Storybird is ‘reverse-engineering’ the picture book

Storybird is ‘reverse-engineering’ the picture book, article.

...A little under three years later, Storybird ... has over two million members (and has inspired a dozen marriage proposals). The site works with artists from around the world, who upload their portfolios onto Storybird’s platform. Users choose their art, sequence the images any way they like and add text to turn them into a story. They can then share the story across social networks and embed it on blogs.

As an aspiring writer and artist myself, not the least of illustrated books, I find this very inspiring. Just for starters, the idea of starting with the art instead of the text seems to make the story-making process really kickstart for me, instead of having to be forced.

I also have much affinity for childrens' picture books. I love art which is simple and fanciful, and children generally don't have the adult idea that art has to be be serious, complex, and 'meaningful', not to mention realistic. I believe that the deepest aesthetics in pictures have nothing to do with those ideas, and may as easily rest in simple and even silly pictures. Maybe many children have yet to appreciate the deeper levels, but there's nothing wrong with combining levels, in fact much of the best art does, often so successfully that most never notice it.

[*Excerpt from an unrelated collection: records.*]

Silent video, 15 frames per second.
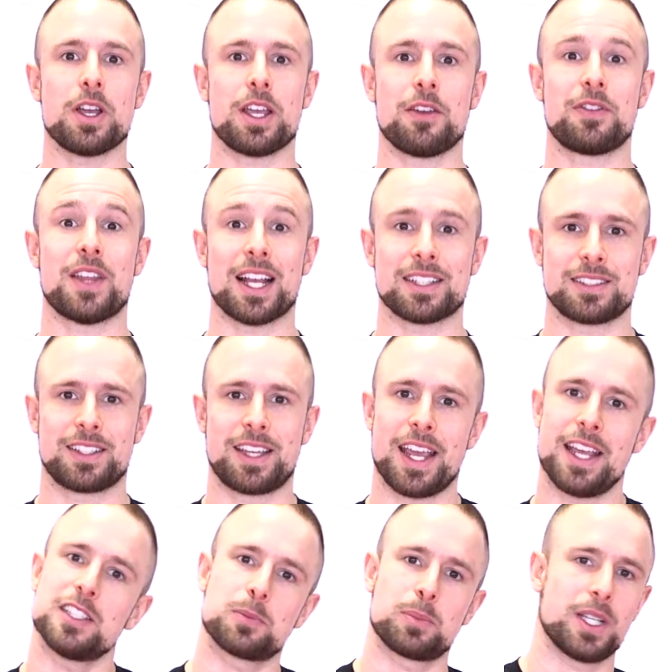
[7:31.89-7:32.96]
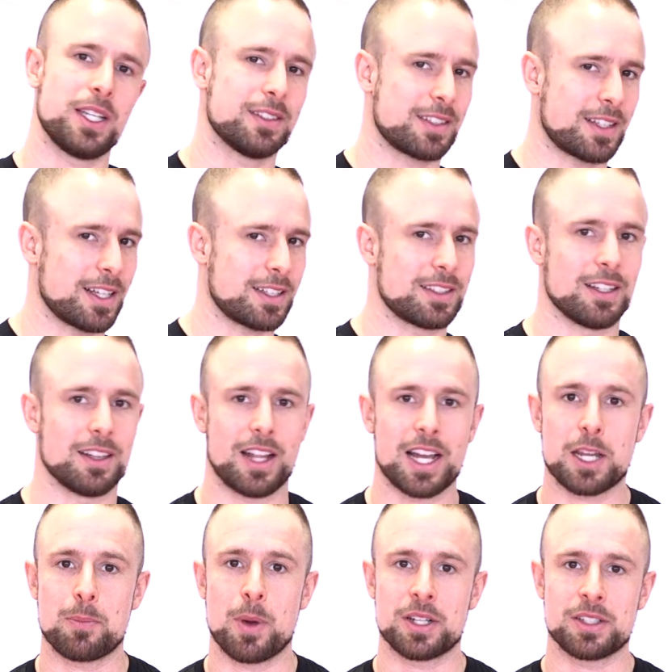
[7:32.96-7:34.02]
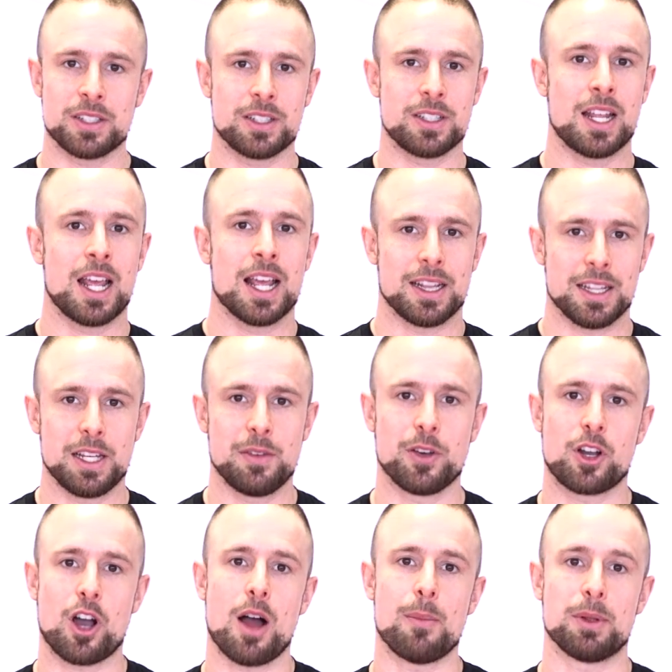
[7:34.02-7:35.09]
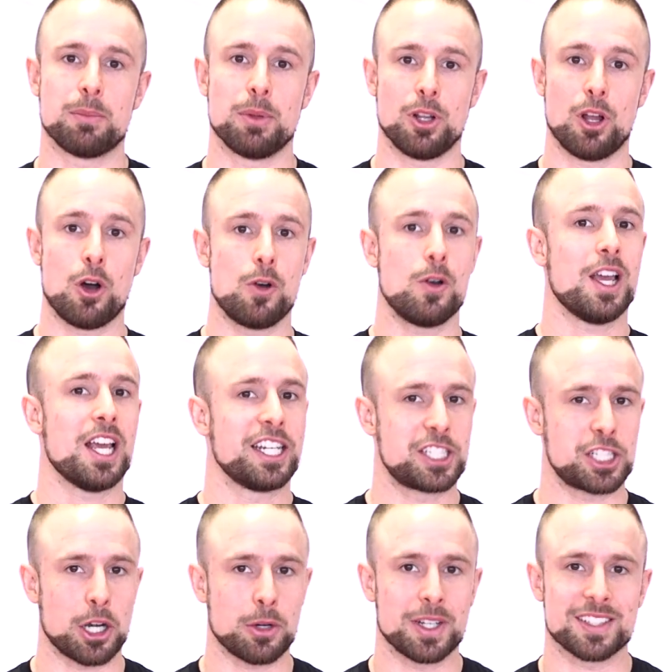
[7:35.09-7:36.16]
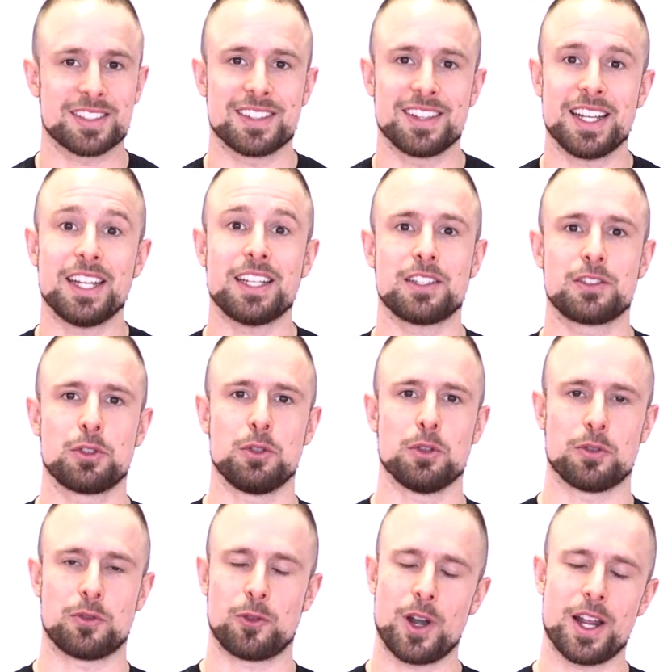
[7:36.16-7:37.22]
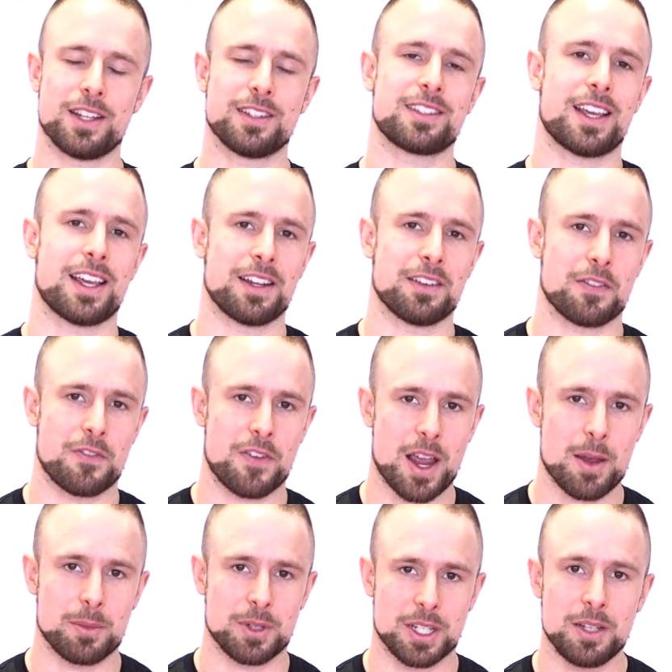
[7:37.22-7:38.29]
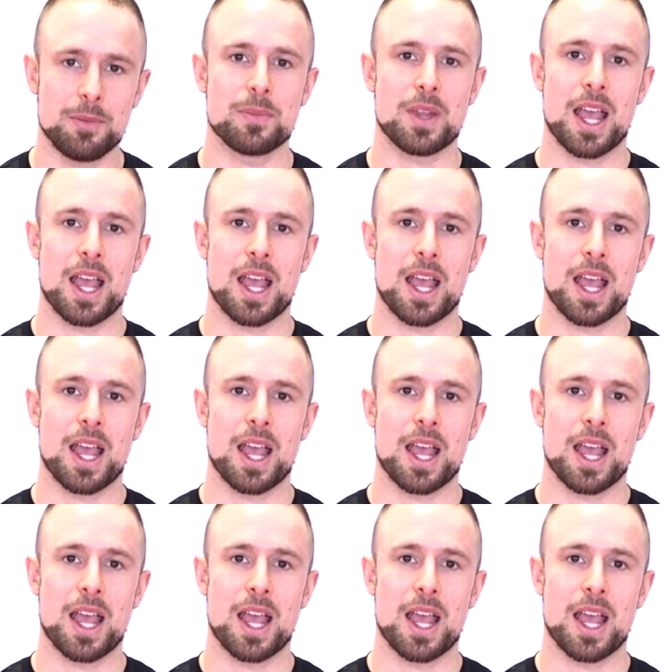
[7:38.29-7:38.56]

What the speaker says: If that's the case, please click the like button, leave a comment below, share this link to your friends and family,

Oh, and it also seems to me that humor is often just inherent in childrens' books and art, whereas in adult books and art, it seems more forced, like it is either 'comedy' or it is not 'comedy'. I think this is wrong, I think humor is inherent in a healthy view on life, there's no need to separate it out sharply. The famous Danish philosopher Piet Hein (Kumbel) wrote that humor taken only for laughs and serious things taken only seriously are equally poorly understood.